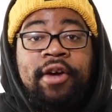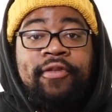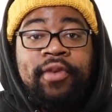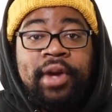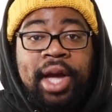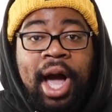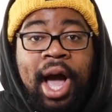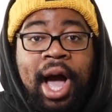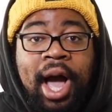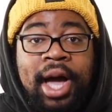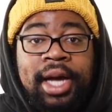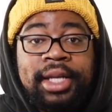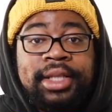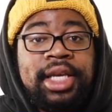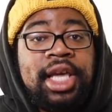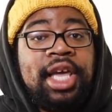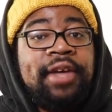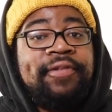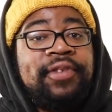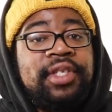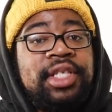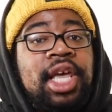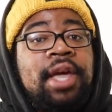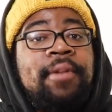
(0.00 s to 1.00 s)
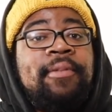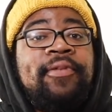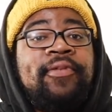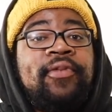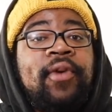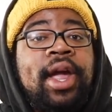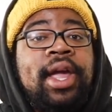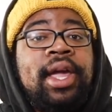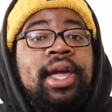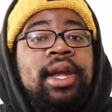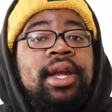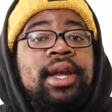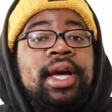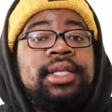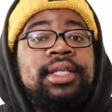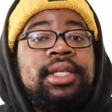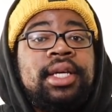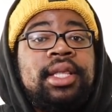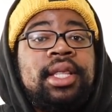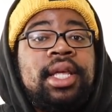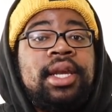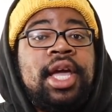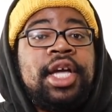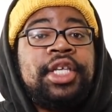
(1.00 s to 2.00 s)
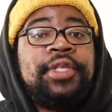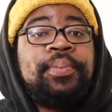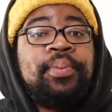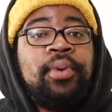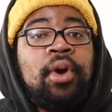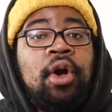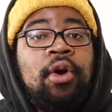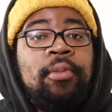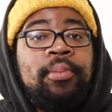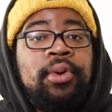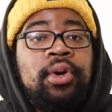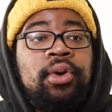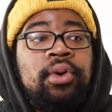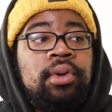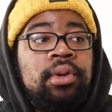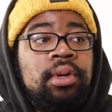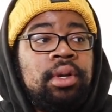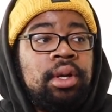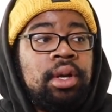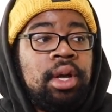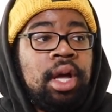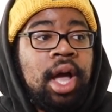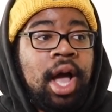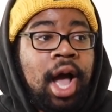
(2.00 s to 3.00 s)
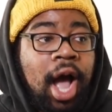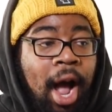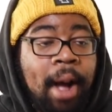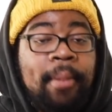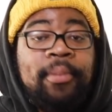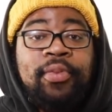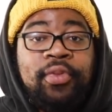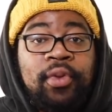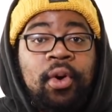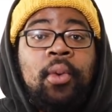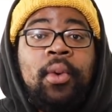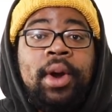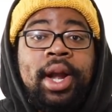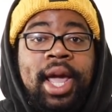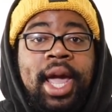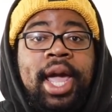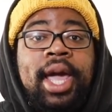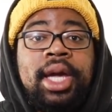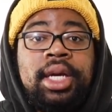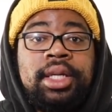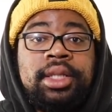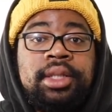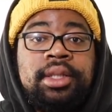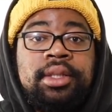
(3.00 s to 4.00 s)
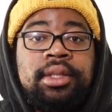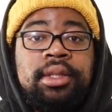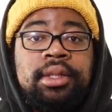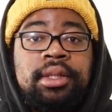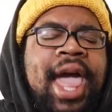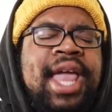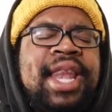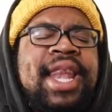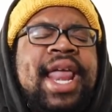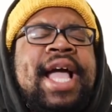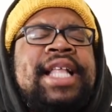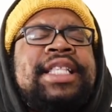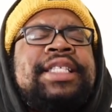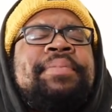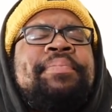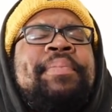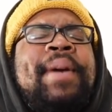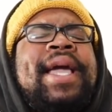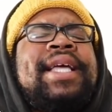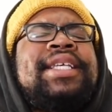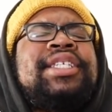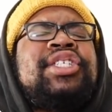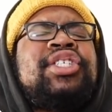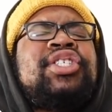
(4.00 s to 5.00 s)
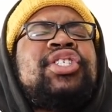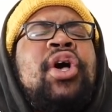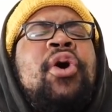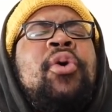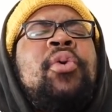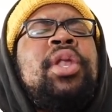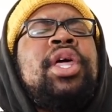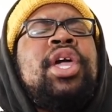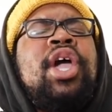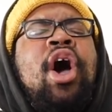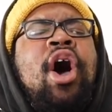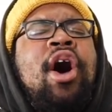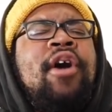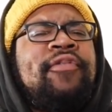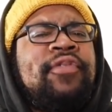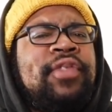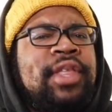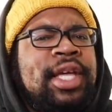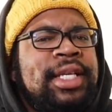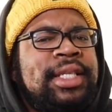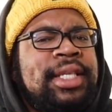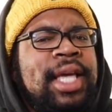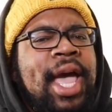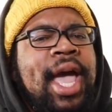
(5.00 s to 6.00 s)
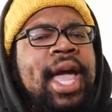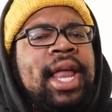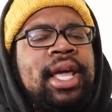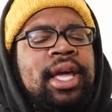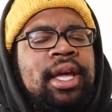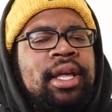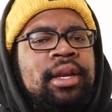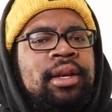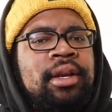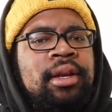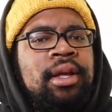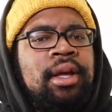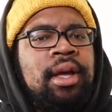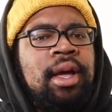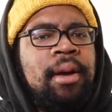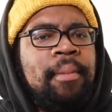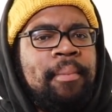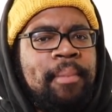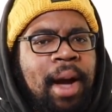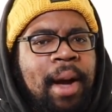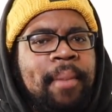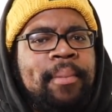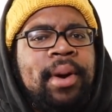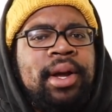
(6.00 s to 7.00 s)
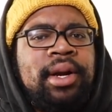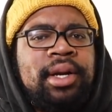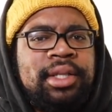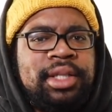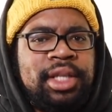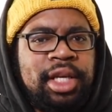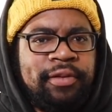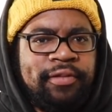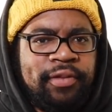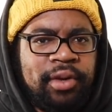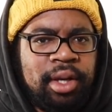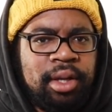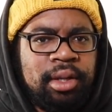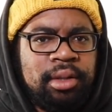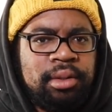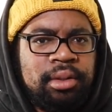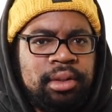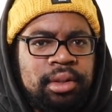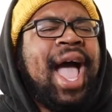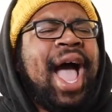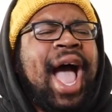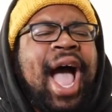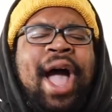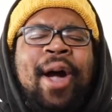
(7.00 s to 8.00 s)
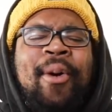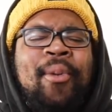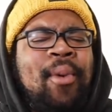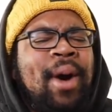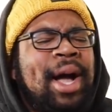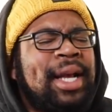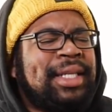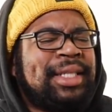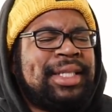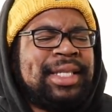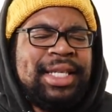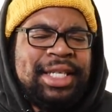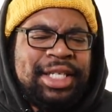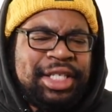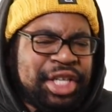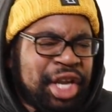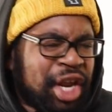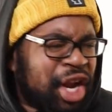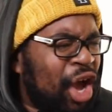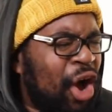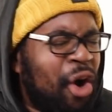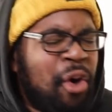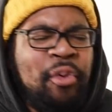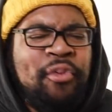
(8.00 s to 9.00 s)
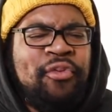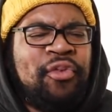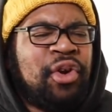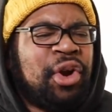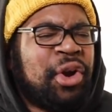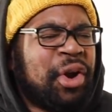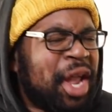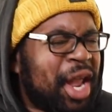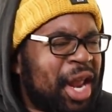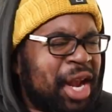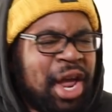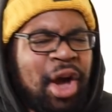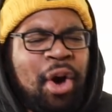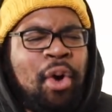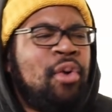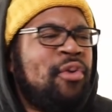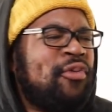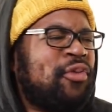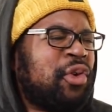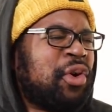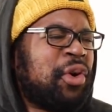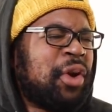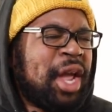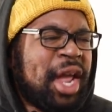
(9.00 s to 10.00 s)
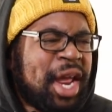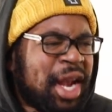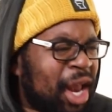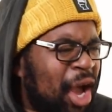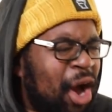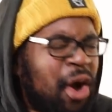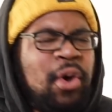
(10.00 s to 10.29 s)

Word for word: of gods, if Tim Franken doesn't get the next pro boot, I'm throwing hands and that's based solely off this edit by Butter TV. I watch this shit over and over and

§ Task statement: Omit the pictures and output all remaining material exactly.

§ Written response:
(0.00 s to 1.00 s)
(1.00 s to 2.00 s)
(2.00 s to 3.00 s)
(3.00 s to 4.00 s)
(4.00 s to 5.00 s)
(5.00 s to 6.00 s)
(6.00 s to 7.00 s)
(7.00 s to 8.00 s)
(8.00 s to 9.00 s)
(9.00 s to 10.00 s)
(10.00 s to 10.29 s)

Word for word: of gods, if Tim Franken doesn't get the next pro boot, I'm throwing hands and that's based solely off this edit by Butter TV. I watch this shit over and over and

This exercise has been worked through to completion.